Begin at the line that has "(1.00 s to 2.00 s)", stop after the line that has "Verbatim transcript: falei", and print exactly those lines from the records below, without any pictures.

(Data excerpts)

▶

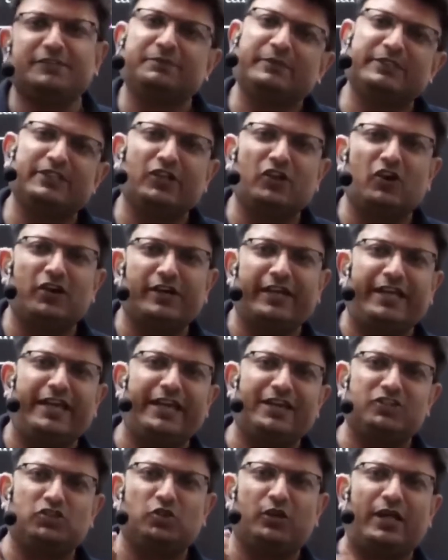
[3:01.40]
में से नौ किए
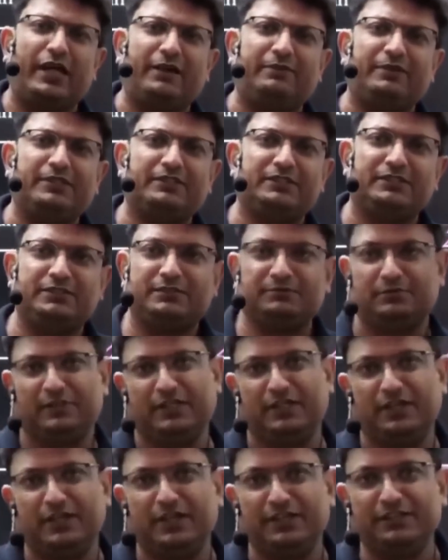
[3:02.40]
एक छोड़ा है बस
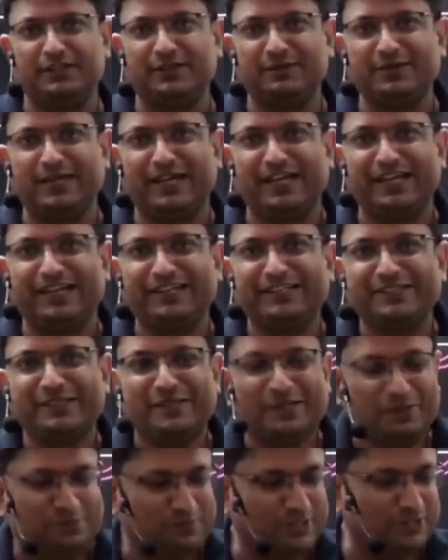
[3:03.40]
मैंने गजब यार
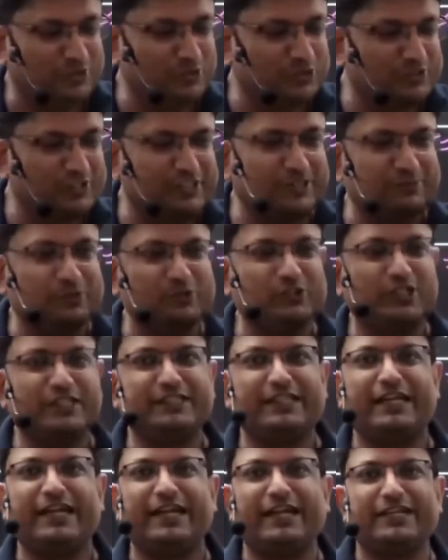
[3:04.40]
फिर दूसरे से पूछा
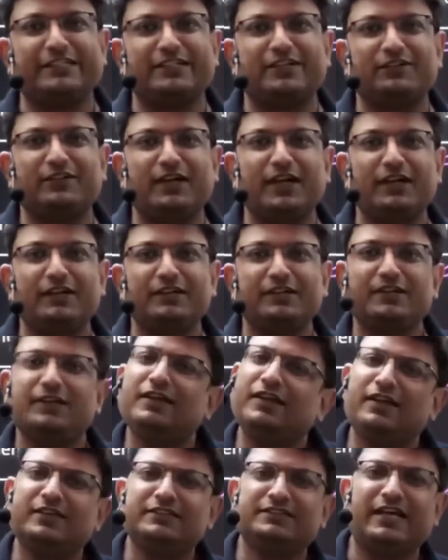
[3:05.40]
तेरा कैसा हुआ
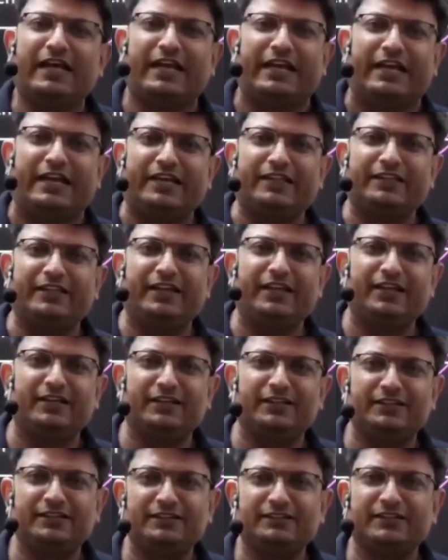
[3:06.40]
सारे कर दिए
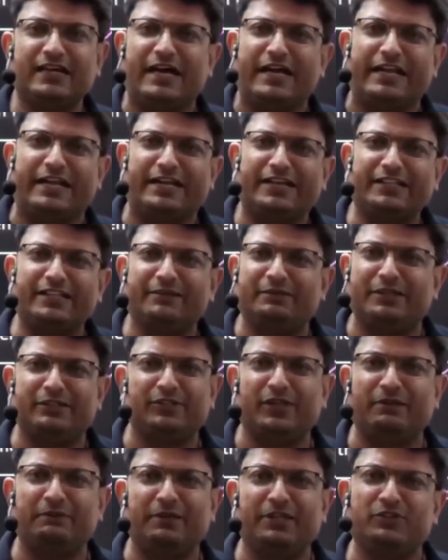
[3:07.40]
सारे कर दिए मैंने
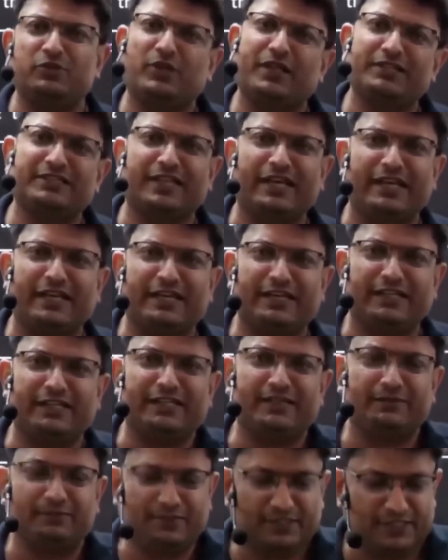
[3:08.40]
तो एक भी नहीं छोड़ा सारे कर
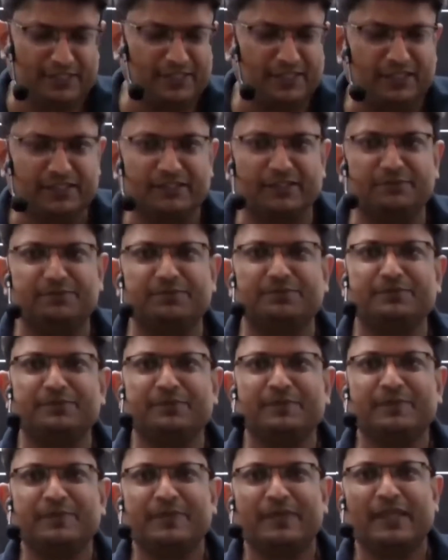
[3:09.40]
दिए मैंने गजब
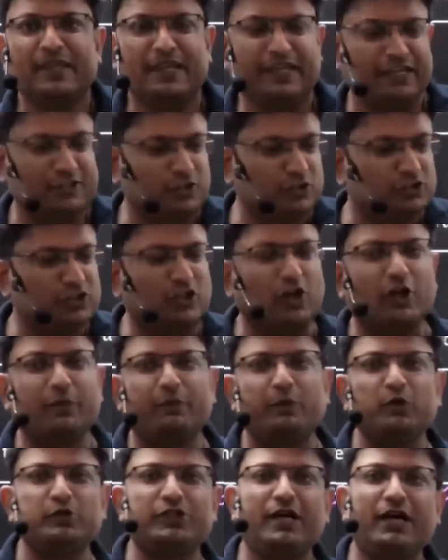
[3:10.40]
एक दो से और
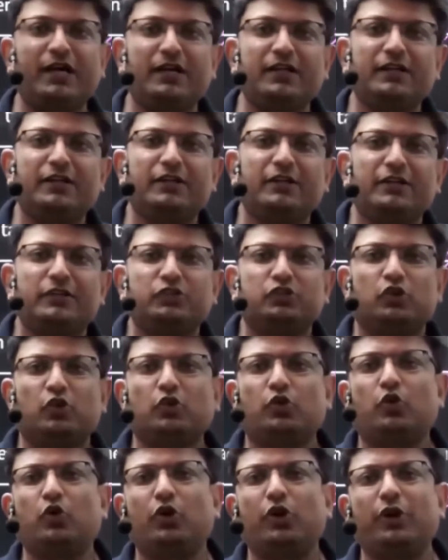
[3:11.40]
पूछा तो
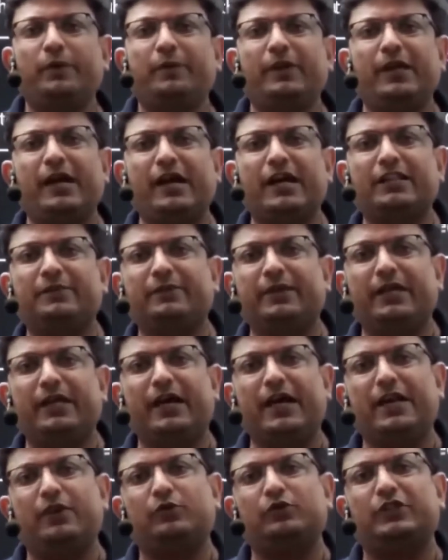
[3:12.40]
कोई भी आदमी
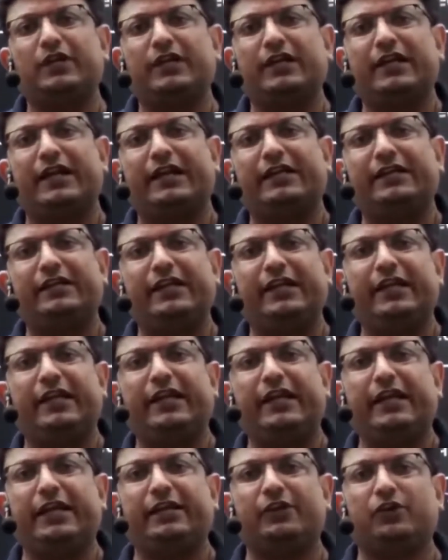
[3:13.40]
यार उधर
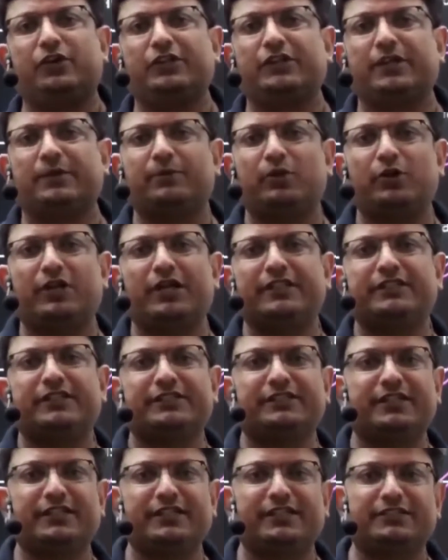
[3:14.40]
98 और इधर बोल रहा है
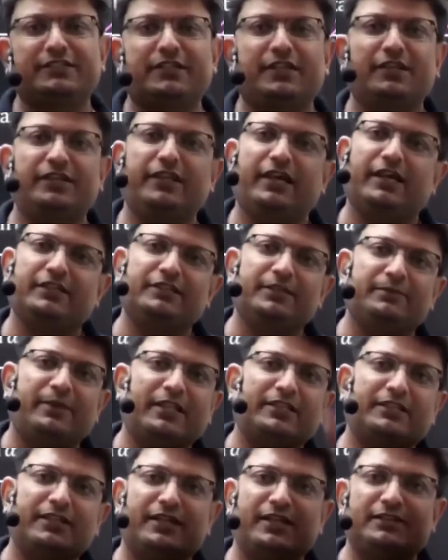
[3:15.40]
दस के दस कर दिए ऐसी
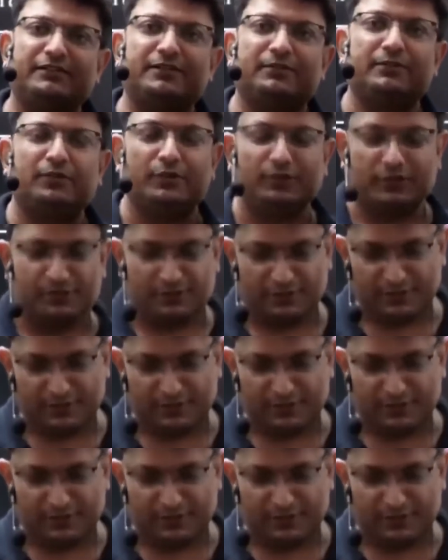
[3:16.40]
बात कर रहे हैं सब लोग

◀
▶

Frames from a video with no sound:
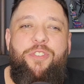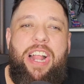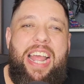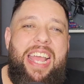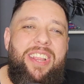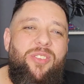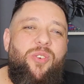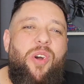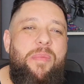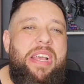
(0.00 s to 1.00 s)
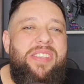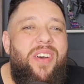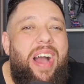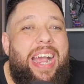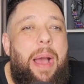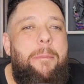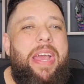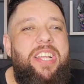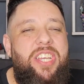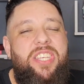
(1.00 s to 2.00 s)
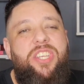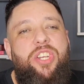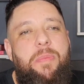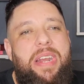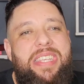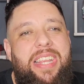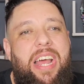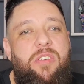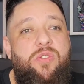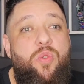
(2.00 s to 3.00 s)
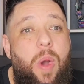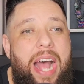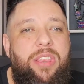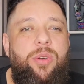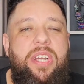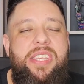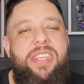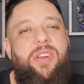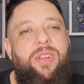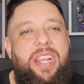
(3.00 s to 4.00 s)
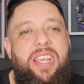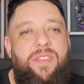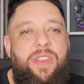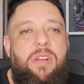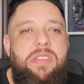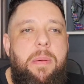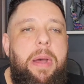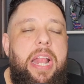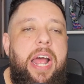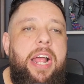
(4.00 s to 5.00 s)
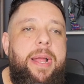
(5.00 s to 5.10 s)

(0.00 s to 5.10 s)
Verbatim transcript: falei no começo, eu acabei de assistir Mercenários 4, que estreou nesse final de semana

◀

> _EXERCISE SOLUTION_
(1.00 s to 2.00 s)
(2.00 s to 3.00 s)
(3.00 s to 4.00 s)
(4.00 s to 5.00 s)
(5.00 s to 5.10 s)

(0.00 s to 5.10 s)
Verbatim transcript: falei no começo, eu acabei de assistir Mercenários 4, que estreou nesse final de semana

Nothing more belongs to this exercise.